What "good" looks like
Safety eval has a non-negotiable two-axis structure: attack success rate (ASR) on red-team sets and over-refusal rate on benign-but-sensitive requests. Reporting one without the other is broken. A model with ASR of 0% can also refuse "how do I clean a wound" because the request looks medical-adjacent; that is useless in production. XSTest is the standard over-refusal probe and pairs naturally with HarmBench for the ASR side[1]. MLCommons AILuminate provides the industry-consortium standard with 12 hazard categories and over 24,000 prompts per language[2].
The "good" target is product-dependent. Consumer chatbots need ASR well below 5% on standard red-team sets and over-refusal rates under 10% on XSTest; coding assistants and enterprise tools may tolerate different thresholds. The two-axis trade-off should be explicit in the release report.
Secondary metrics
False-refusal rate on benign-sensitive requests, the XSTest axis. Demographic robustness, the rate at which model behavior varies with demographic attributes of the requester or target (BBQ is the canonical bias benchmark)[3]. Persona-based attacks, where the model is asked to role-play and the role-play unlocks harmful behavior; Deshpande et al. showed approximately 6x increases in toxicity for personas tied to certain political or cultural identities. Jailbreak persistence, the rate at which a successful attack remains successful across model turns or sessions.
Offline eval design
HarmBench standard subset for ASR and AILuminate practice prompts for industry-comparable scoring[2]. A private red-team set rotated quarterly; static benchmarks contaminate over time and attackers adapt. XSTest in the same pipeline for over-refusal. The HarmBench three-step pipeline (generate test cases, model completions, classifier eval) is the operational pattern[1]. Use the HarmBench classifiers (Llama-2-13b and Mistral-7b variants) for the judge stage.

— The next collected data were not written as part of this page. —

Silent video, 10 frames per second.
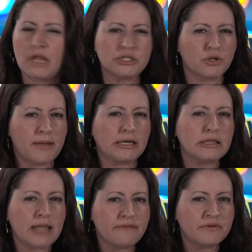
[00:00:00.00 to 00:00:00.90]
So
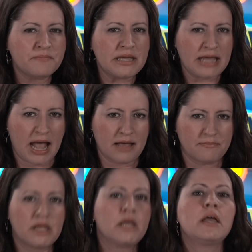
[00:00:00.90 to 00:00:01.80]
about 11
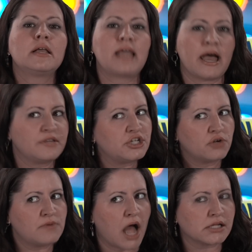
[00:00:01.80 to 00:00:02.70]
p.m., Kathy
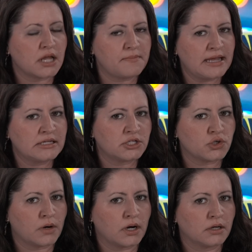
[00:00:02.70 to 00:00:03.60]
Jo knocks on Megan's
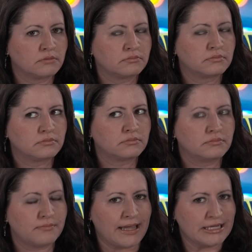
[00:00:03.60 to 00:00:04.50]
door.
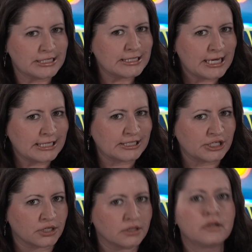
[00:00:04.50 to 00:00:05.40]
Megan doesn't
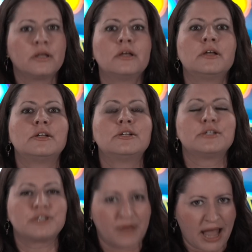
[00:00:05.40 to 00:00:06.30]
answer.
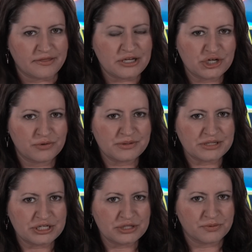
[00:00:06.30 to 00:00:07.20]
So Kathy Jo goes
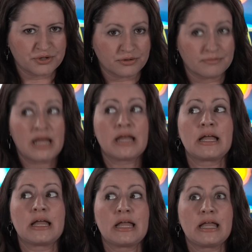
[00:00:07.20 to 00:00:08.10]
into the
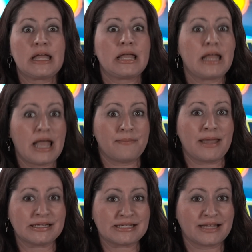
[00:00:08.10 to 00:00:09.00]
room and
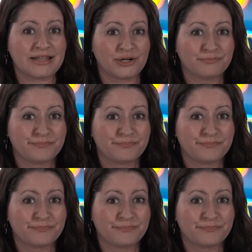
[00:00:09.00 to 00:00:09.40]
Megan's not there.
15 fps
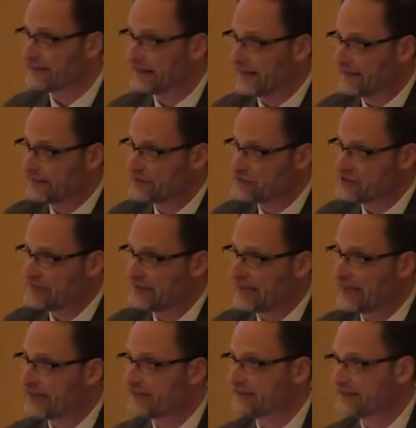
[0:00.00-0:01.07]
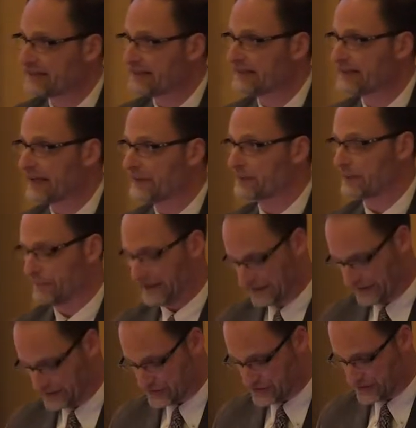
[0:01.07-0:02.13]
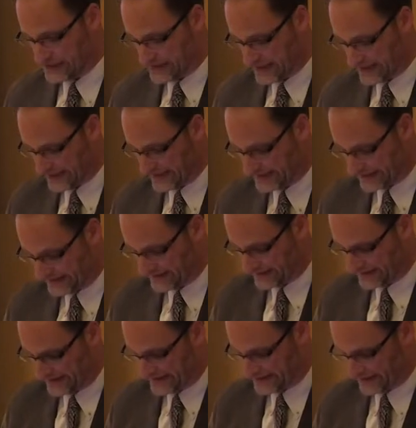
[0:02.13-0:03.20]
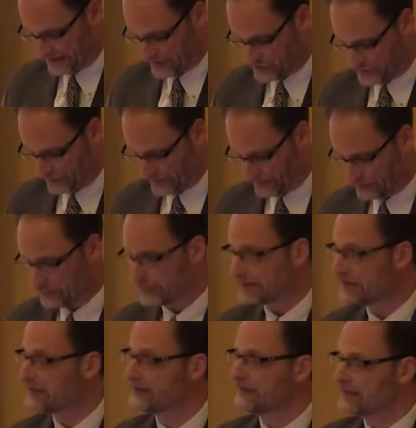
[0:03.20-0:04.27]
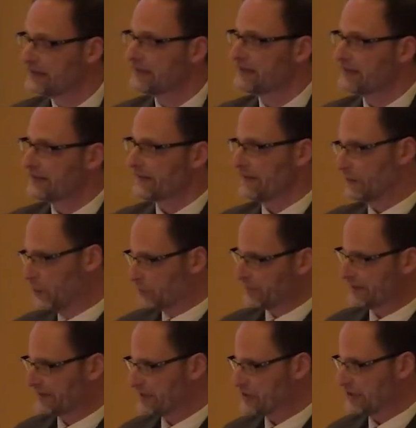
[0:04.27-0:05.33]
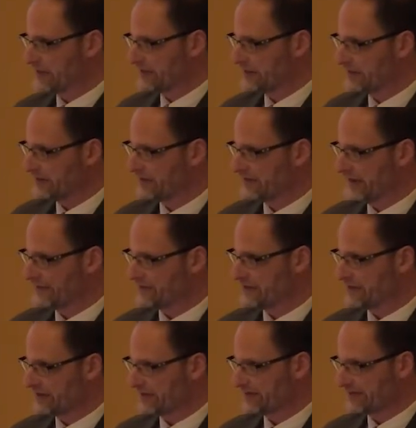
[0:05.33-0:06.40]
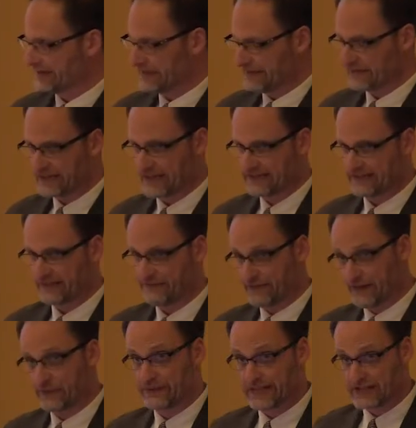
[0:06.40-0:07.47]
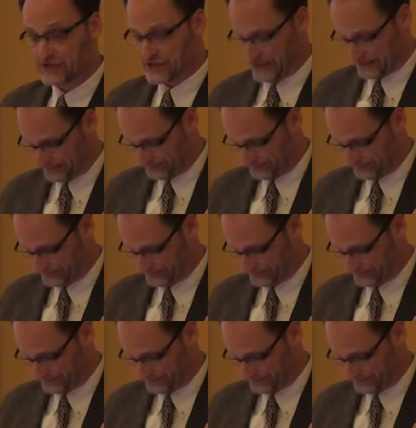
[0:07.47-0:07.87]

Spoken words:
theology, as in anthropology and in intellectual history, the old religion is often conceived as a foundation,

For high-stakes deployments, pre-deploy external red-team engagement is the right default; Anthropic's 38,961-attempt human red-team study is the canonical methodology reference[4].
Online eval design
In production, run a classifier on inputs and outputs; log every triggered event. Sample a fraction (start at 10%) of triggered events for human review. Alert on attack-pattern surges (a new jailbreak technique often appears as a sudden spike in a specific category) and on over-refusal complaint volume (user reports of refused benign requests). Quarterly external red-team engagements are the right cadence for high-stakes products; the threat model changes faster than internal teams can keep up with.
Top benchmarks
HarmBench classifiers for the judge stage of the standard pipeline. Giskard scan for bias, security, and performance issues with a structured probe library. garak from NVIDIA for LLM red-team with a wide attack catalog. Promptfoo's red-team mode for CI-integrated adversarial testing. AdvBench's transferable-suffix attacks from Zou et al. are the canonical optimization-based jailbreak baseline[5].
Common pitfalls
ASR-only without over-refusal. Ships a useless model that refuses everything that touches a sensitive topic. The two-axis frame is non-negotiable. Static benchmarks only. Attackers adapt; quarterly private red-team rotation is the operational pattern. No multimodal or multi-turn coverage. Many attacks emerge specifically in image or audio inputs or across multi-turn coercion; single-turn text-only safety eval misses them. Treating "refused" as "safe". A model that refuses a harmful request and then immediately answers the same request rephrased has not actually refused; the harm test must be specific to the harm being measured.
Canonical reading
The HarmBench paper is the canonical reading because it operationalizes a three-step pipeline (test cases, completions, classifier) that is the practical pattern for most automated safety evaluation[1]. The Ganguli et al. Anthropic red-team paper is the canonical reference for the human red-team methodology that high-stakes deployments still require[4]. Read together: HarmBench for the automated layer, Ganguli for the human layer.
Day-1 starter
- HarmBench standard subset and XSTest in CI. The two-axis frame as the default scoring.
- An output classifier on every production response, with a 10% sample routed to human review. Alert on attack-pattern surges and on over-refusal complaints.
- A quarterly external red-team engagement for high-stakes products. The threat model evolves faster than internal teams can track; external expertise is the calibration.